My climbing partner and I headed up from the gate shown in the picture above (about 1 mile from trailhead) on Thursday. Lots of debris and ice in the road, so watch out! One other car when we arrived Thursday night. When we returned this afternoon (late Saturday) there were over one dozen vehicles park along the road near the gate.

Snow starts on road just after the last gate, continuing almost to summit via Mountaineers Route, with a few bare patches over first 1/2 mile from trailhead. There are still snow bridges in the gully below LBS, so ledges can be skipped. Received report from a hiker on Thursday that Ledges were icy when he took them. On way back down Saturday afternoon (today), saw a small avalanche scar that had released from the wall below the right hand side of the gully, well below Ledges start, that covered the hiking trail that we'd gone up Friday. Enough snow to injure or kill, it must have fallen from the cliff above it. About 20' wide. My guess is that it fell during the very warm afternoon temperatures. Highly recommend hiking up Gully in the morning, as snow is very firm. During afternoon hike down everything seemed to be collapsing.

Snowpack is very low, lots of exposed rocks through entire Mountaineers Route. Temperatures were warm during day, cold at night. Melt/freeze cycles in obvious effect. Some icy sections throughout but all could be avoided. Plentiful running water, including an easy-acces stream just below UBS.

Couloir has variable conditions. In some places the footprints make it like climbing steps, and ice axes easily slide in. In other sections the snow is so firm that technique must be used to stand on it, and ice axes unable to penetrate more than an inch (if at all). Definitely know what you are doing with crampons/axe when heading up the couloir. A fall would likely be fatal, and in some spots an ace would probably not dig in.
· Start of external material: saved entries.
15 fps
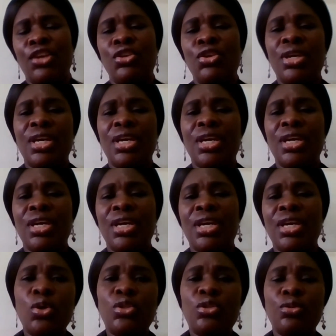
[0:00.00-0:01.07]
You can also
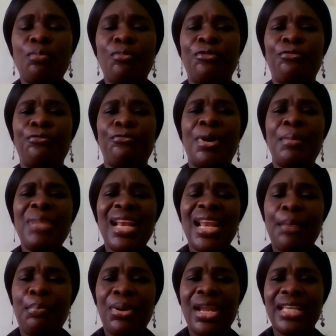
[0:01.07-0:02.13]
go to
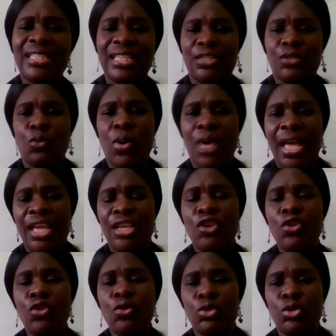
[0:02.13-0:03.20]
familiar places where you
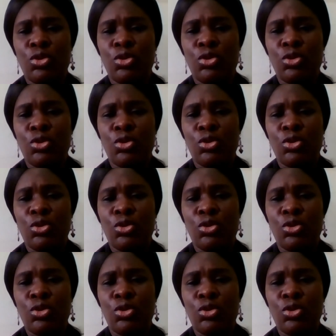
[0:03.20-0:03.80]
used to go.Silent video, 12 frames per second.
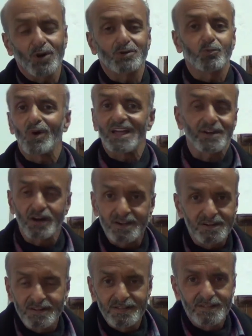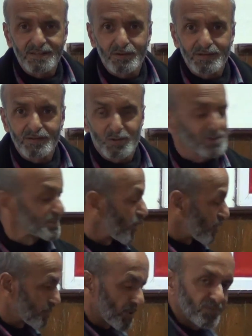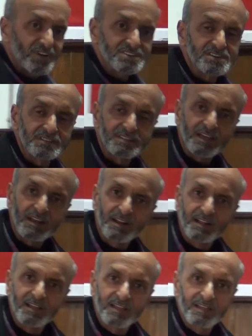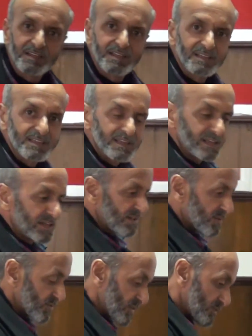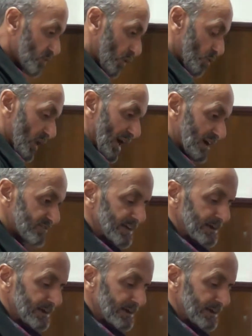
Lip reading: not, why not? You're in the wrong profession then. You've got to haveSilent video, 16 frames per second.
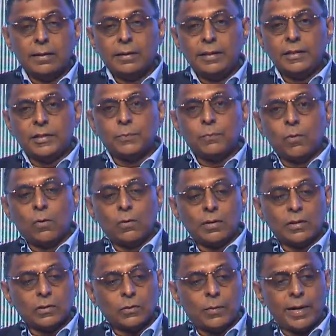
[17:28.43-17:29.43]
each board
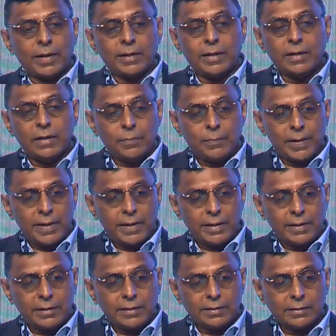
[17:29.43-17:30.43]
is quite
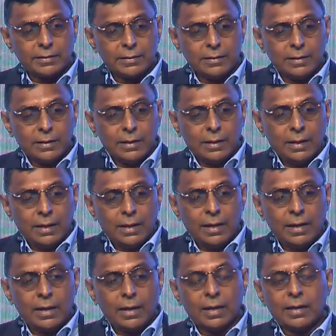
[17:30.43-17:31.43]
independent
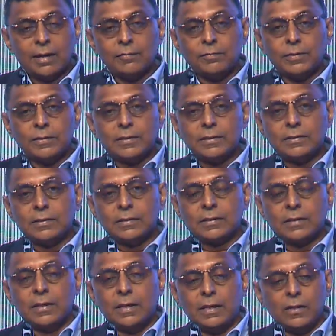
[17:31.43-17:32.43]
and our emphasis is
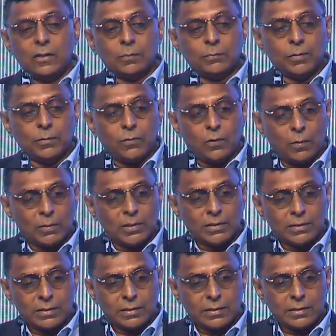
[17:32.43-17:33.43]
clearly on
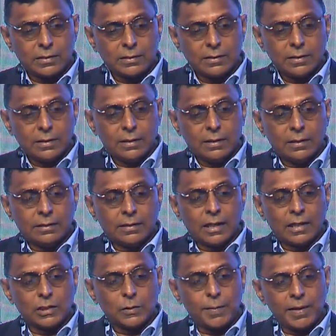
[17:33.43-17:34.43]
performance,
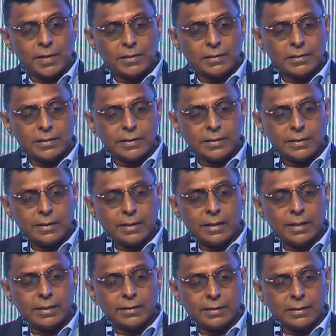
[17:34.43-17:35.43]
transparency,
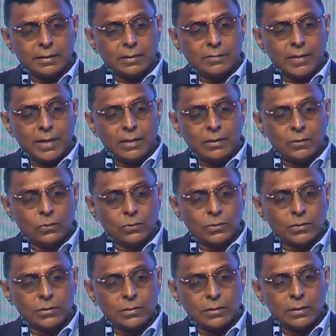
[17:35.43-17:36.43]
ethical
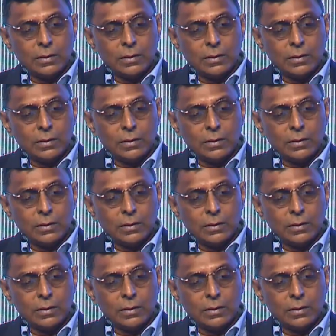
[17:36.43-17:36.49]
values,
Lots of debris/rock fall in couloir. There is an obvious fall zone halfway up that should be moved through quickly. My climbing partner was almost hit by a softball-sized chunk of rock that he managed to dodge. I had a piece of ice almost knock my trekking pole out of my hand.

Final 150-200m of couloir is bare. On left is scree field. On right is relatively clean rock that is about 8 feet above the level of the scree field. Head up the left side of the clean rock about 30 meters past end of couloir snowfield to find an opening that allows you to get up onto the rock. The scree field is hard to go up, and is very dangerous to climbers below.

Class three/four route to summit from the Notch has an icy start. I climbed about 1/2 way up from the Notch, but partner wasn't feeling the ice at the start so we bailed. It'll be there next time. Observed two other climbers above us roping up the steep snow field just below the summit. I'd recommend bringing a rope and some pro for this section unless you feel really confident scrambling on mixed ice and rock, and steep snow.

The class two traverse to gain the summit ridge is thin, dangerous looking snow over top of hard white ice. Looks suicidal to attempt it. Class 3/4 to summit is only real option.

Beginning our return around 11 AM, we found the couloir much too solid to glissade. Most of the route is in the shade all day, so not really surprising. Climbing down almost as hard as climbing up, because feet harder to find.

Over all, great conditions, great weather, but icy on the final 400.